Building a Patchwork Brain to Study Neurological Disease

By Jeff Norris | UCSF.edu | October 10, 2018

Researchers have devised a new method to inject stem cells into a hollowed-out region of the developing mouse brain (inset) to produce animals with "chimera" brains with cells derived from two genetically distinct mouse strains (pink and blue brain regions). Illustration by Kenneth Xavier Probst, UCSF.

 

Scientists at UCSF and Boston Children’s Hospital have developed a new technique for making mice with brains that combine the genetics of two different mouse strains.

The authors aim to use this technique to learn more about how brain cancers form, about how genetic alterations in different parts of the brain impact diseases such as autism or schizophrenia. They developed a new and improved mouse “chimera” by clearing out a space in the developing brains of early-stage mouse embryos, enabling cells derived from other mice to grew there instead.  

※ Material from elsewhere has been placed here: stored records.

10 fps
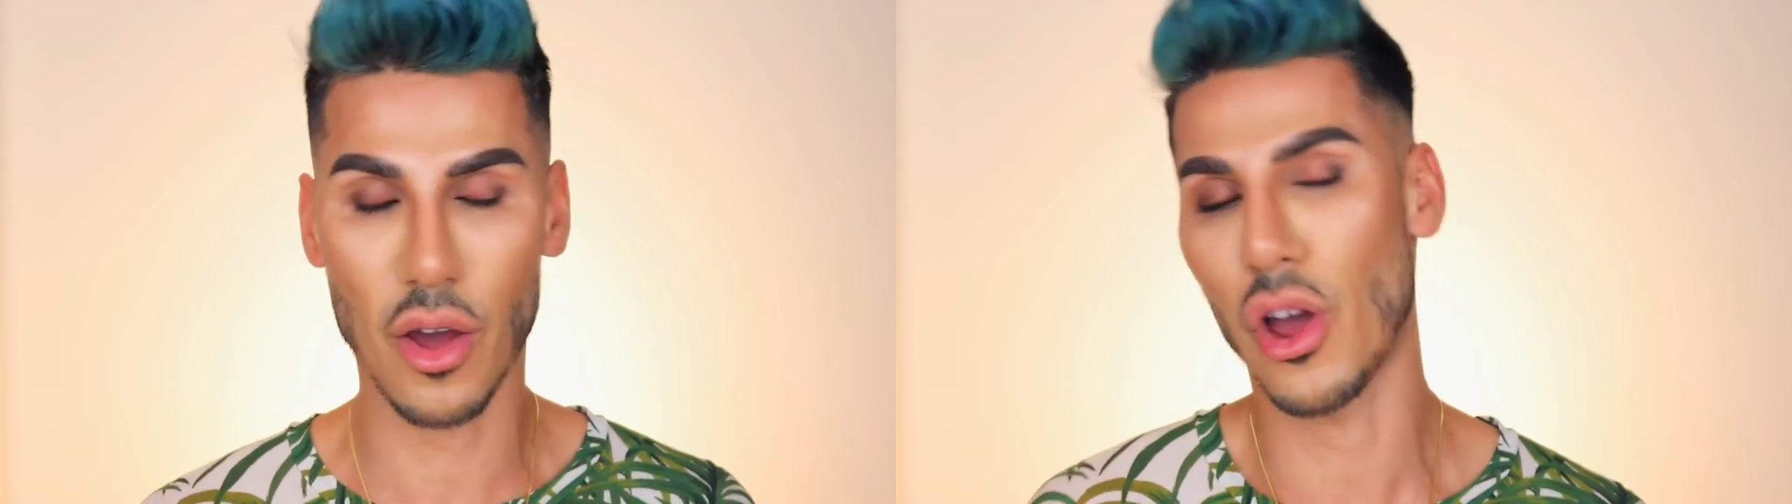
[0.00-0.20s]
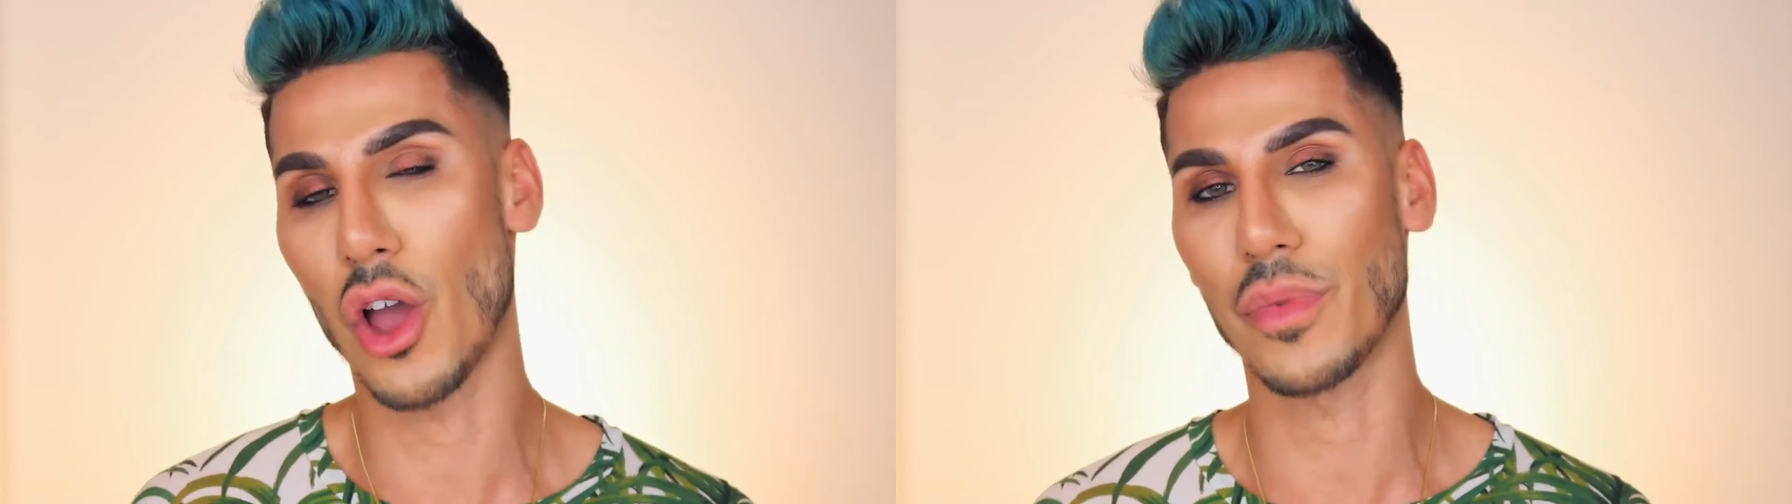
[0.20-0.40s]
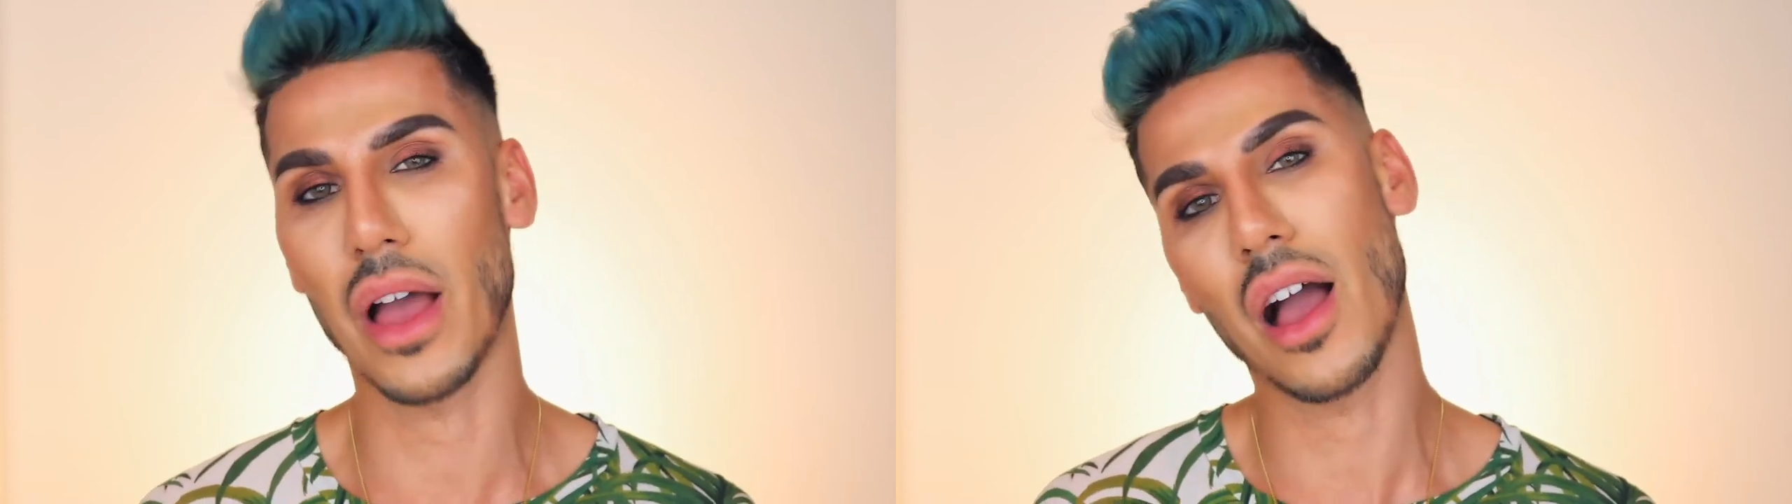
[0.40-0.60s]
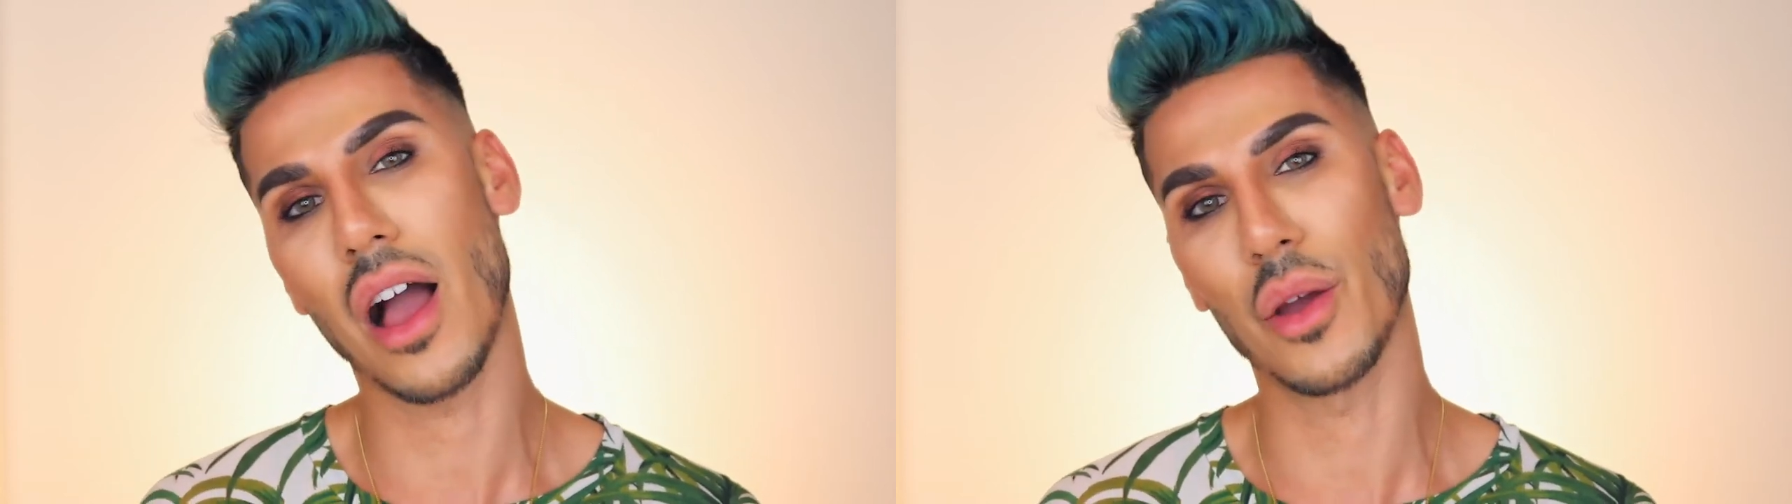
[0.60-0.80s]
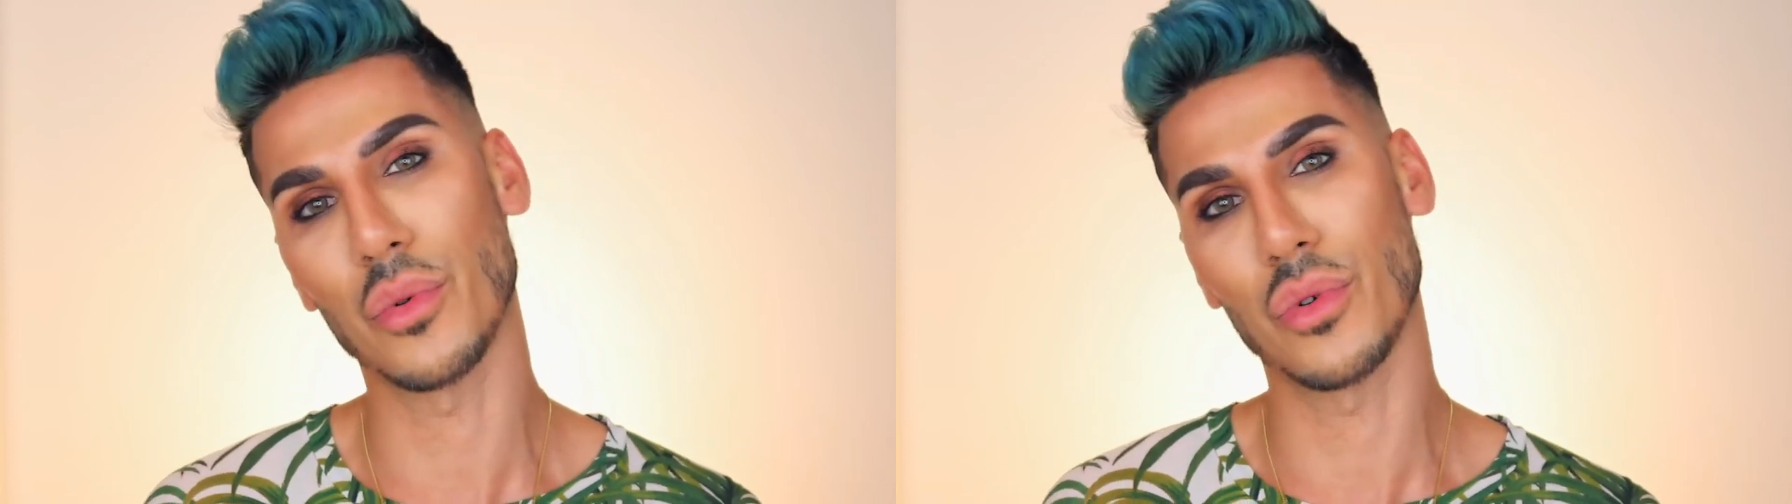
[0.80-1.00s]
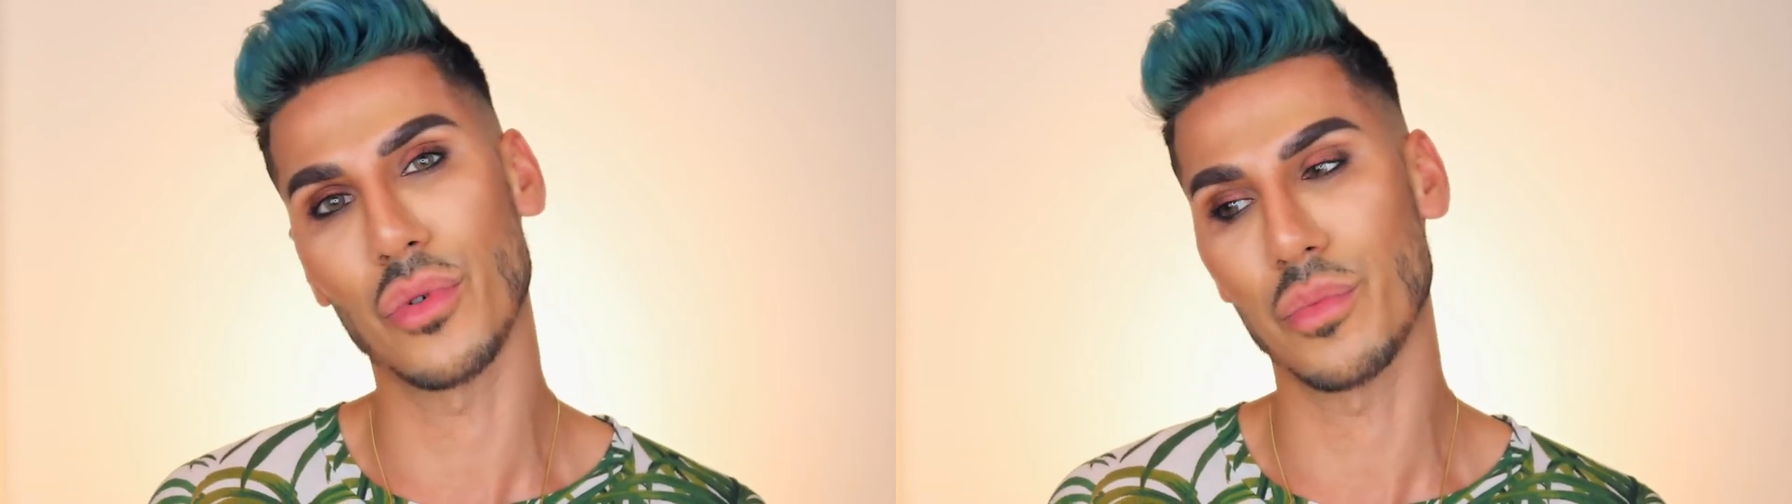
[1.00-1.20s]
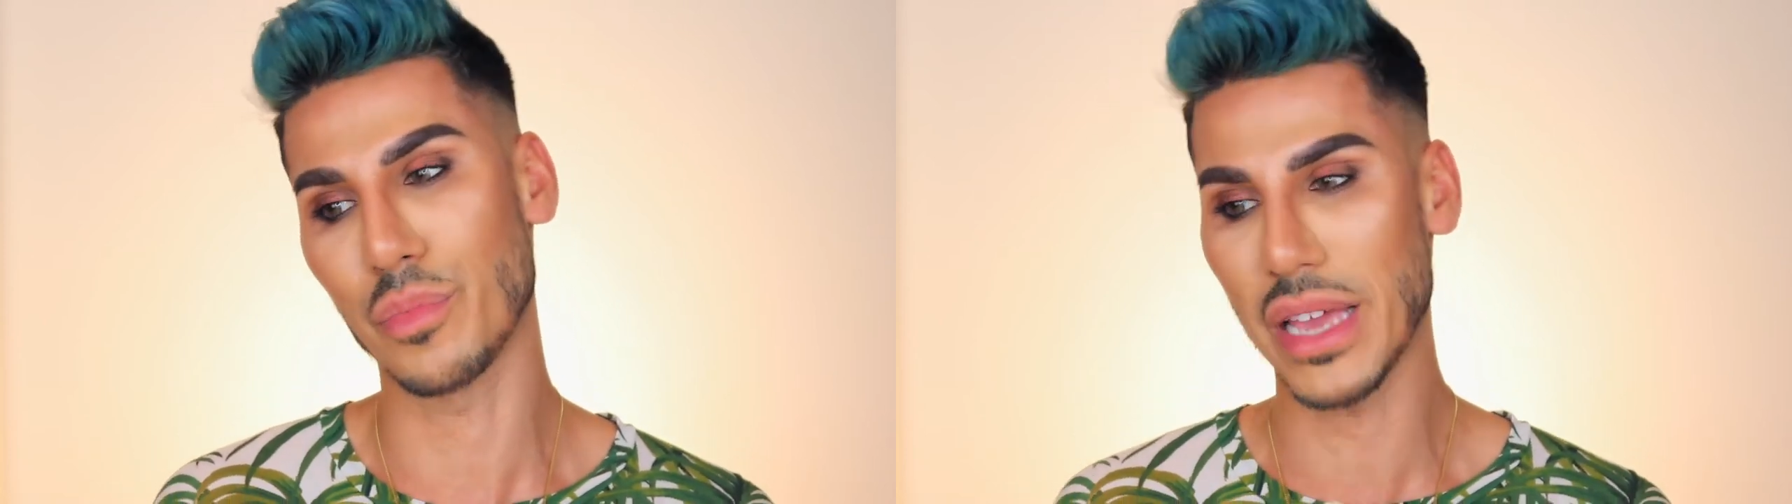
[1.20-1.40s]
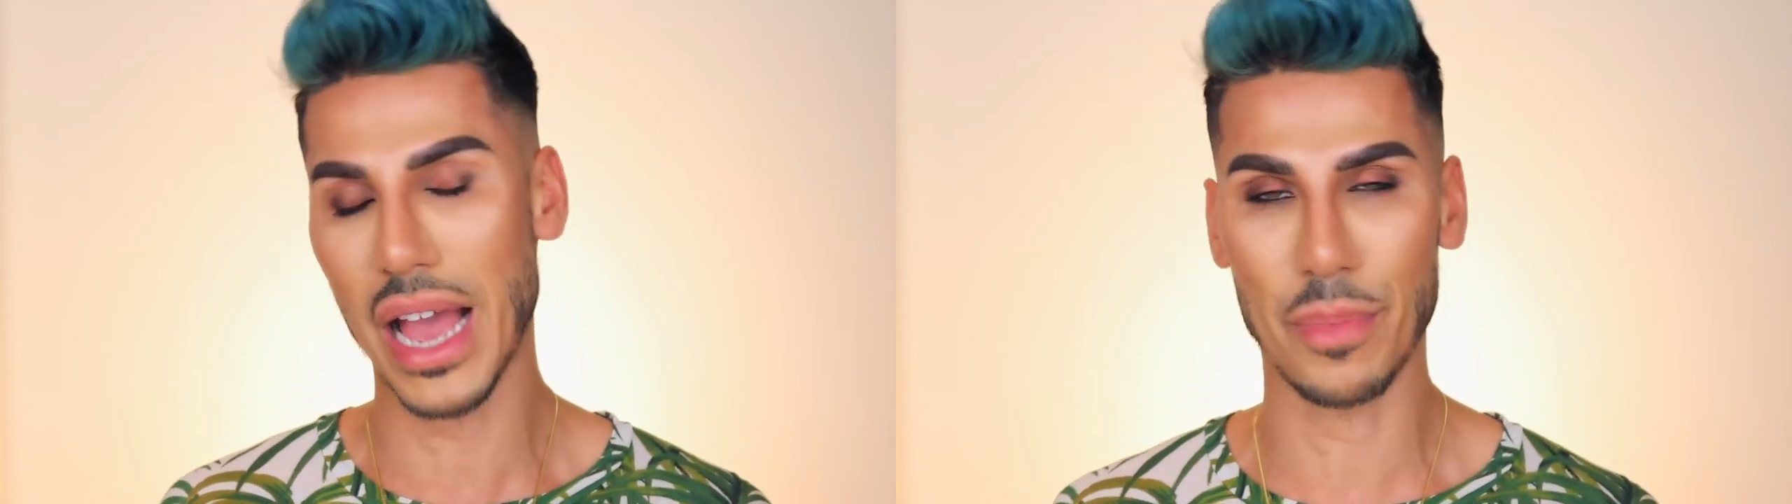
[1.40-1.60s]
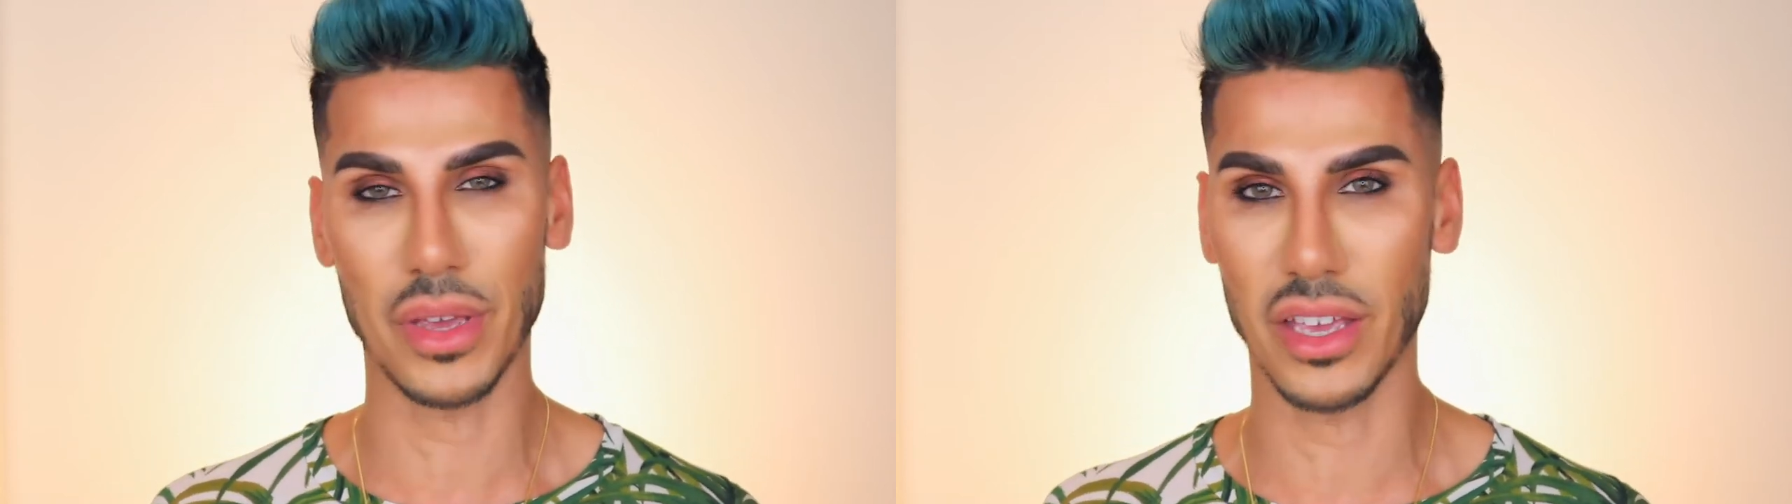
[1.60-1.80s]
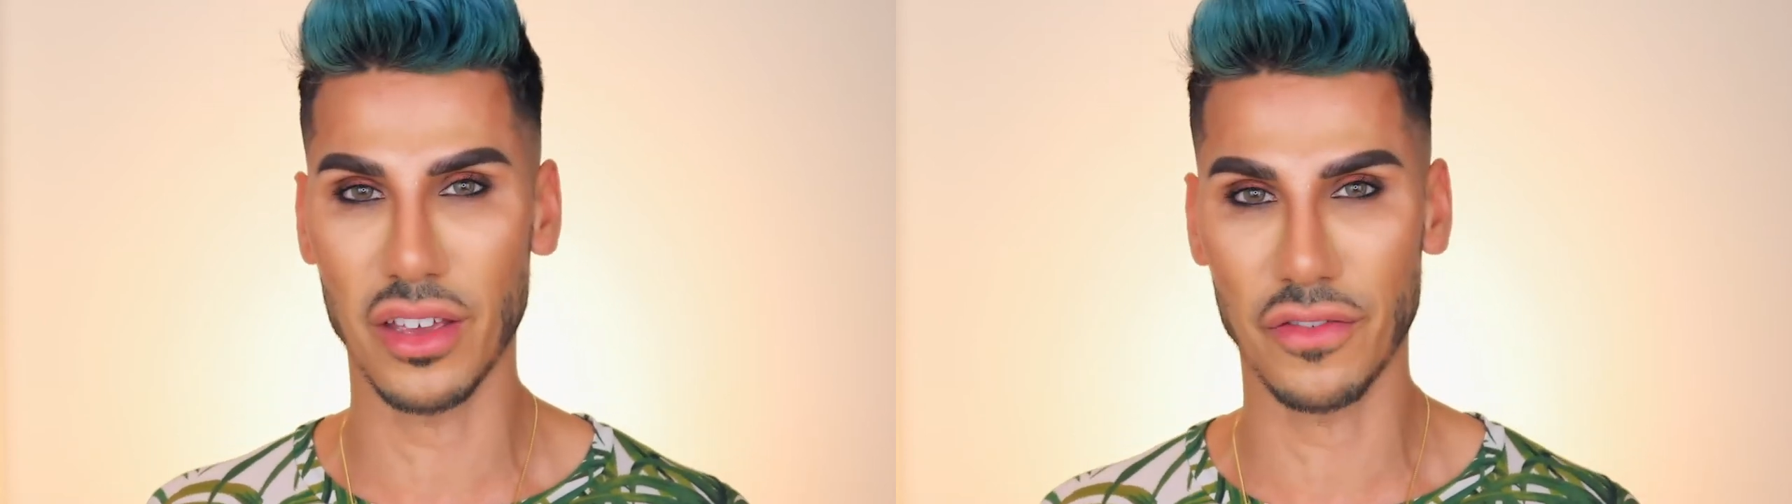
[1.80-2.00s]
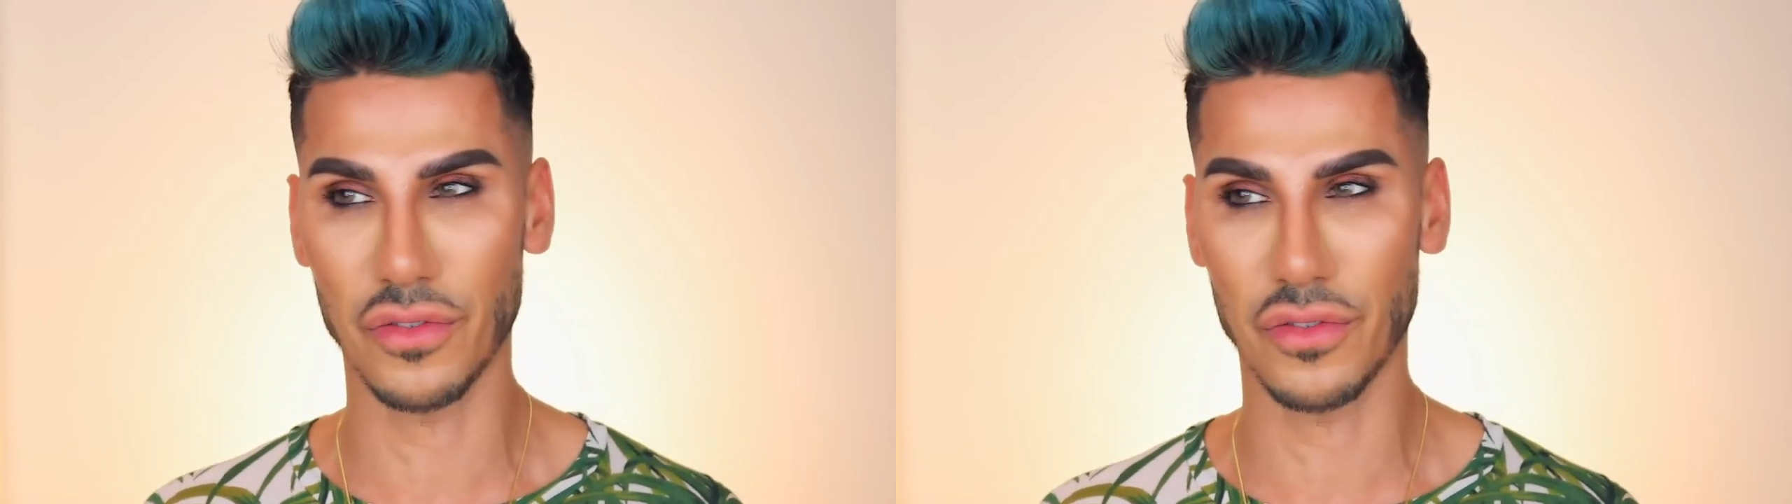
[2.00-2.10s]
and I hope that I will be happy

To scientists who study how mammals develop through embryogenesis and beyond, a chimera is a genetically retooled mouse combining cells from different mice. Chimeras are used to sort out key questions about how organs emerge and function over time and how genes behave differently in different parts of an animal.

In the brain, for instance, researchers might want to ask whether a specific gene variant that has been linked to schizophrenia plays different roles in “executive” regions of the brain’s prefrontal cortex versus deeper, more primal brain regions. However, with conventional methods many complex steps, including mouse breeding, are required to get answers about how specific genes and the proteins act in different parts of the brain. 

The researchers, led by Bjoern Schwer, MD, PhD, assistant professor of neurological surgery at UCSF, and Fred Alt, PhD, who directs the Program in Cellular and Molecular Medicine at Boston Children’s, developed a new mouse strain in which cells that form key brain structure were programmed to poison themselves with a bacterial toxin during the earliest stages of brain development. The death of these cells left space for injected embryonic stem cells from another mouse to regrow the missing brain structures, resulting in a mouse in which different parts of the brain can have totally distinct genetics. 

UCSF Cancer News
Researchers can create an opening in the early developing mouse brain so that part of the brain would never develop (left). Filling this niche with stem cells from a different mouse allows the brain to develop as an integrated "chimera" with different parts having distinct genetics (right). Credit Schwer lab, UCSF.

Schwer and Alt, who are co-senior authors of an October 10, 2018 Nature paper published detailing the new technique, believe their new technique will speed new discoveries to help understand human brain maladies.